Namaza doğru - rahle.org

Namaza doğru - rahle.org

Namaza doğru


Facebookta Paylaş
Tweetle

M. Murat BAYRAK

Yönünü kıbleye doğru döndü, gözlerini kapadı, gönlünü ve aklını açtı. İki elini birden kulaklarına kadar kaldırdı, iki başparmağı iki kulak memesine dokundu. Dudaklarından o muhteşem kelime döküldü:

Allâhu ekber…

***

Bu anı; başlama anını; bu açılış ve fetih anını yaşayabilmek için nice hazırlık yapmış idi. Halden hale geçmiş, kendisini ve çevresini temizlemiş, bedenini, aklını, kabini, yönünü derleyip toparlamış ve gelmişti.  Bütün hazırlıkları tamam olunca nasip edilmişti bu anı yaşaması; huzura kabul edilmişti.

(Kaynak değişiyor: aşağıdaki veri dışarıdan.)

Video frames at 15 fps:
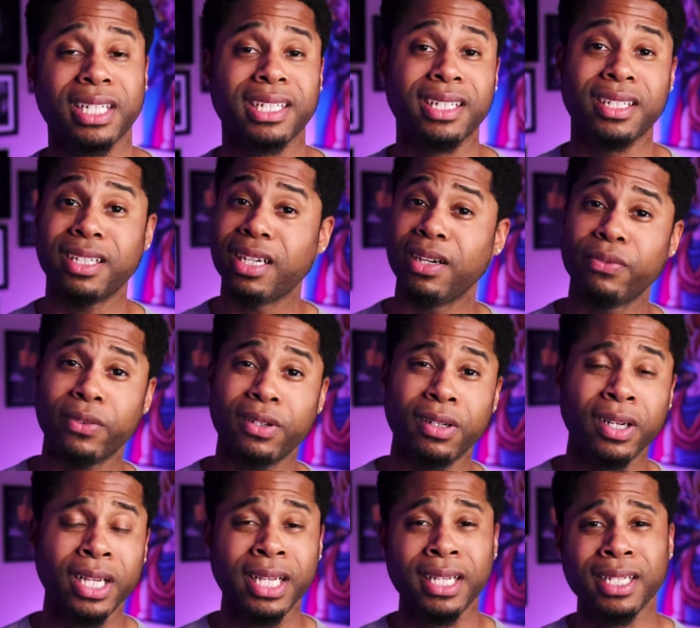I can
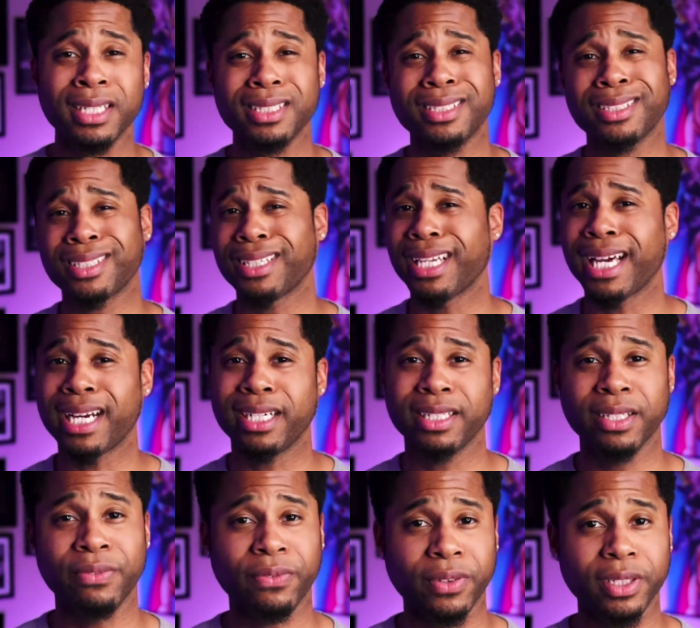cover just a lot of
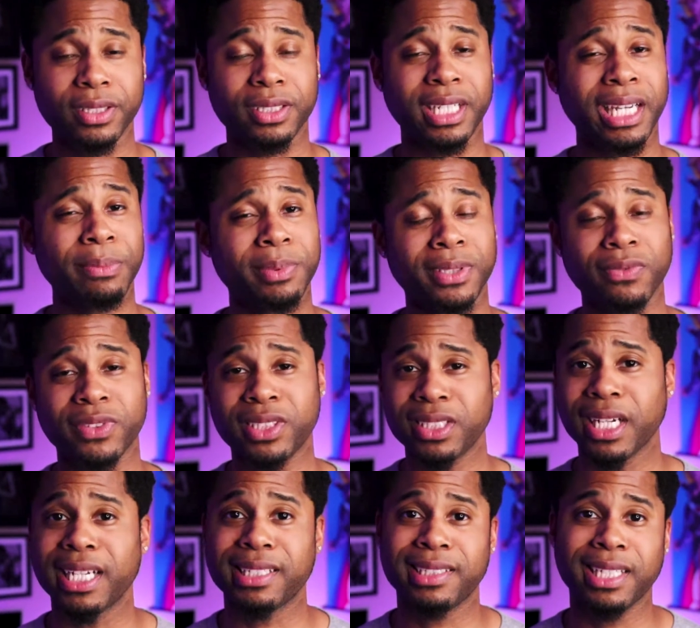different types of
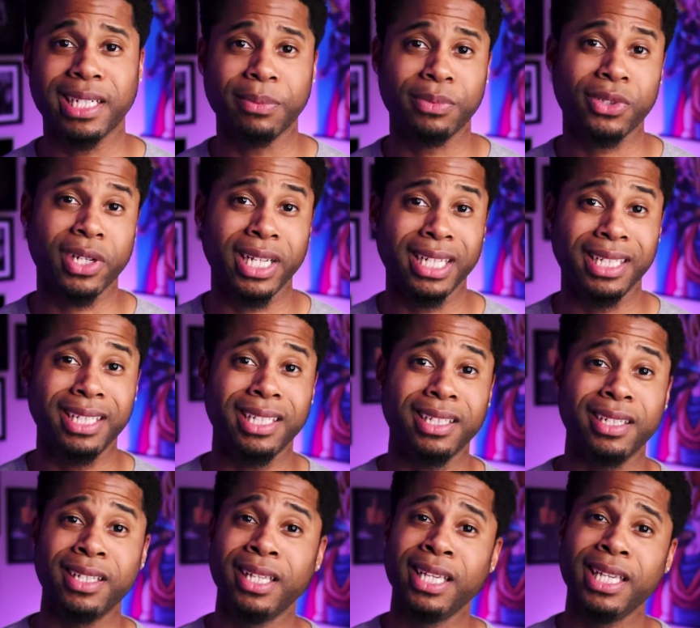shots that I'm trying to
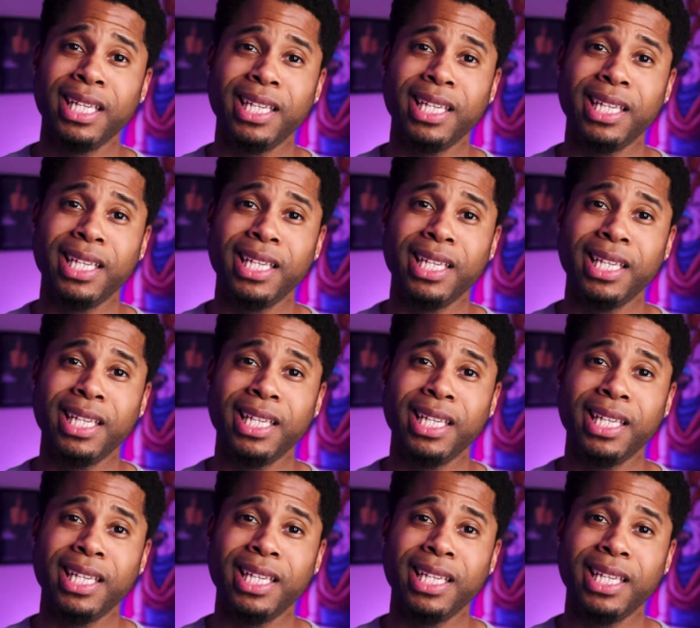get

Her birini önemseyerek yaşadığı 6 önemli hazırlık aşamasını tamam etmişti. İlmihal kitaplarında bunlara namazın dışından olan farzları ya da namazın şartları deniyordu. Ama o, namaza doğru giden bir hazırlık, bir yolculuk olduğunu; hazırlıklarını tamam ettiğinde huzura kabul edileceğini düşünüyordu.

Bu muhteşem kabul anını doyasıya içine çekti. Dudakları kıpırdamaya, gönlündeki ateşler harlanmaya, aklındaki alevler nurlanmaya başladı.

Şimdi namazda idi; namaz halinde idi.

Allâhu ekber

***

Niyet hali

Bilgisi kendine yeter, bilinçli bir Müslüman idi. Yaptığını ve yapmadığını, seçimlerini dikkatle yapar; hayatını bilinçli tercihlerle yaşamaya çalışırdı.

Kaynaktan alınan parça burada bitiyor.